Struggling to Eat: Can Anorexics Benefit from Marijuana?

Struggling to Eat: Can Anorexics Benefit from Marijuana?

Young girl does not want to eat

Thin is in, and has been for over a century now. However, with the abundance of food choices available in the United States, much of them high-but-empty calories, the irony is that more people are overweight or obese than are thin. And yet. On the other extreme, some people – usually women – suffer from this cultural-obsessed lauding of thinness that the only way they feel they can control their weight is to claim they are not hungry, day in and day out. Hunger becomes a way of life, and even kicks in a physical addiction – a “high” of unceasing feelings of hunger.  And even after they lose significant amounts of weight, they often still might describe themselves as “too fat.” This behavior describes the eating disorder called anorexia nervosa.

What Can Be Done?

Heard of the pot munchies? You know, you’re passing around a joint, and it feels like something is missing if there aren’t any snack foods around? Potato chips, peanuts, Chinese takeout, or even a full family size pizza pie. Bottom line: Marijuana makes you hungry. Can this help anorexics recover? It very well might, because the THC properties of marijuana can both induce an altered state where an anorexic’s eating inhibitions are lowered, and at the same time increase their appetite with the associated food cravings, colloquially known as pot munchies.
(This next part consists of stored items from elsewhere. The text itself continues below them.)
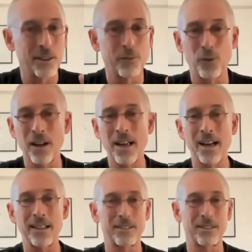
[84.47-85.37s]

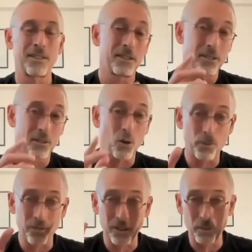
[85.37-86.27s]
folate,
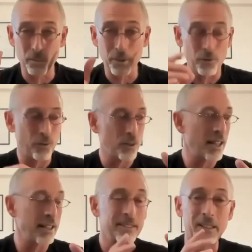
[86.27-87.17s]
hopefully
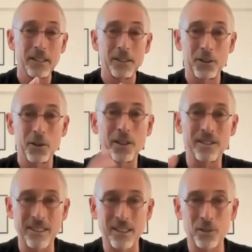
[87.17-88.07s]
biofolate, you know, etc.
Medicinal marijuana is already used to combat loss of appetite in cancer and HIV patients because it can signal a food craving within a patient’s body, encouraging the patient to eat and maintain enough strength to try to fight off disease symptoms, rather than worsening them because of malnutrition.

The Research

As far back as 1976, cannabis was equated with increased appetite, and consequent weight gain,  among cancer patients. More recently,  in a long-term study of 94 AIDS patients, the appetite-stimulating effects of THC continued for months, confirming the appetite enhancement noted in a shorter six-week study.  THC doubled appetite on a visual analogue scale in comparison to placebo, and patients tended to retain a stable body weight over the course of seven months.

Furthermore, marijuana could help not only in encouraging calorie consumption among anorexics, it could help in various stages of recovery. For example, if an anorexic patient is in critical condition, yet still refusing food, it could be a lot less psychologically and physically traumatizing to stimulate their appetite rather than force them to use a feeding tube.  Marijuana could also help in later stages of recover, such as after the patient’s weight is stabilized.  It can be used as relaxation therapy, facilitating an openness with therapists in relating their personal issues which could be the cause of anorexia.  All in all, medical marijuana could be a multi-layered solution to anorexia’s physical and psychological impact, facilitating recovery and a return to normal weight and behavior surrounding food. 

So Why Not?

It’s not just a simple prescription because eating disorders aren’t necessarily deemed medically worthy of the still-precarious cannabis solution.  Therefore, doctors in states where medical marijuana is legal could lose their licenses if they prescribe it – or even its synthetic version Marinol –  for anorexia nervosa. Let’s hope that eating disorder sufferers won’t continue to be discriminated against – they suffer enough as it is that they don’t need the medical establishment telling them they can’t use a hopeful solution for their starvation.



An appetite-enhancing effect of THC is observed with daily divided doses totaling 5 mg.  When required, the daily dose may be increased to 20 mg.